I found this truism on a post called, 10 Rules of Tech Etiquette on Geoffrey Webb's blog.
The warning appears in Webb's ninth rule of tech etiquette: Put your camera away. As an aspiring photographer and iPhone owner, this rule attracted my attention. As Webb indicates, living in this age of constant publishing, sharing and exchanging of digital information can take our focus off of what's important. Technology has presented humankind with a paradox. The advent of social media is being marketed aggressively. 'Friend' has become a verb as well as a noun. An entire generation is pushing the limits of interaction, and at times, boundaries. In our rush to record life's great moments in 140-character tweets, witty status updates and candid pics of our friends, are we so focused on recording and sharing every aspect of our lives that those real, personal interactions lose the very depth and richness we strive to capture?"In your rush to record life, don't forget to live it."
I love technology. Recently, I've taken an avid interest in both photography and social media, so much so that I have to remind myself to unplug sometimes to read a book. Actually call someone. See a movie. Have dinner with family.

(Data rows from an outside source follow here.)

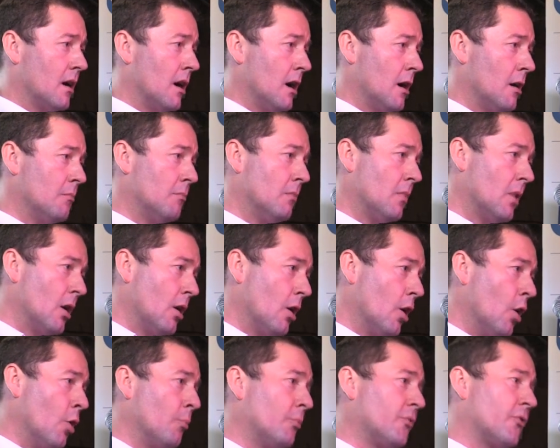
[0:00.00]

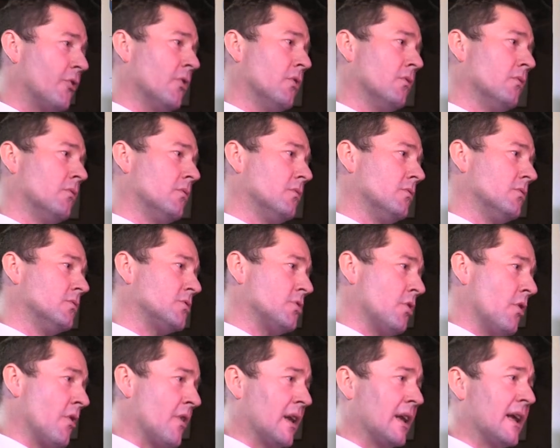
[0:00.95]
up to
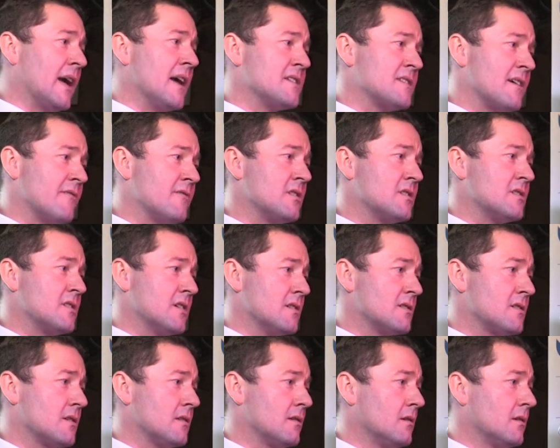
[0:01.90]
sort of the late
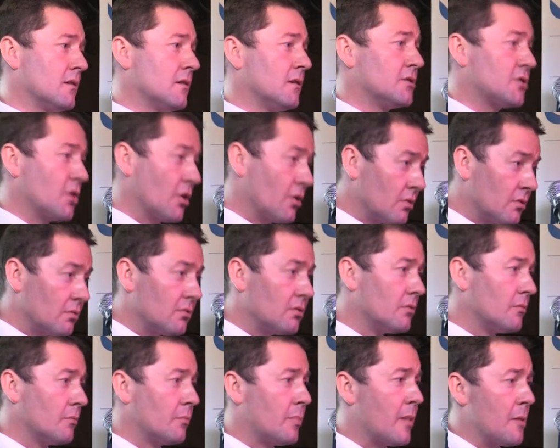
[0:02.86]
70s. So
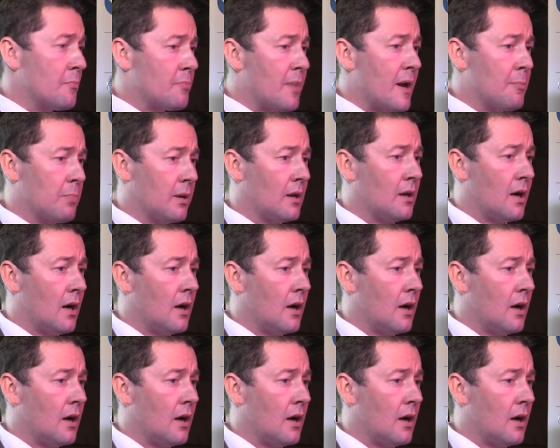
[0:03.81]
people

Sometimes, whether you're at work or with friends, you have to turn off the gadgets just to enjoy the 'fullness' of whatever is happening in that moment, simply because even the fastest shutter speed or highest HD camera can't capture it as well as the oldest recording device at our disposal: memory. Webb's words are ones to live by, and reminded me of the feeling of giving up trying to capture Canada Day's amazing fireworks with my Canon Rebel to revel in the awesomeness of being there.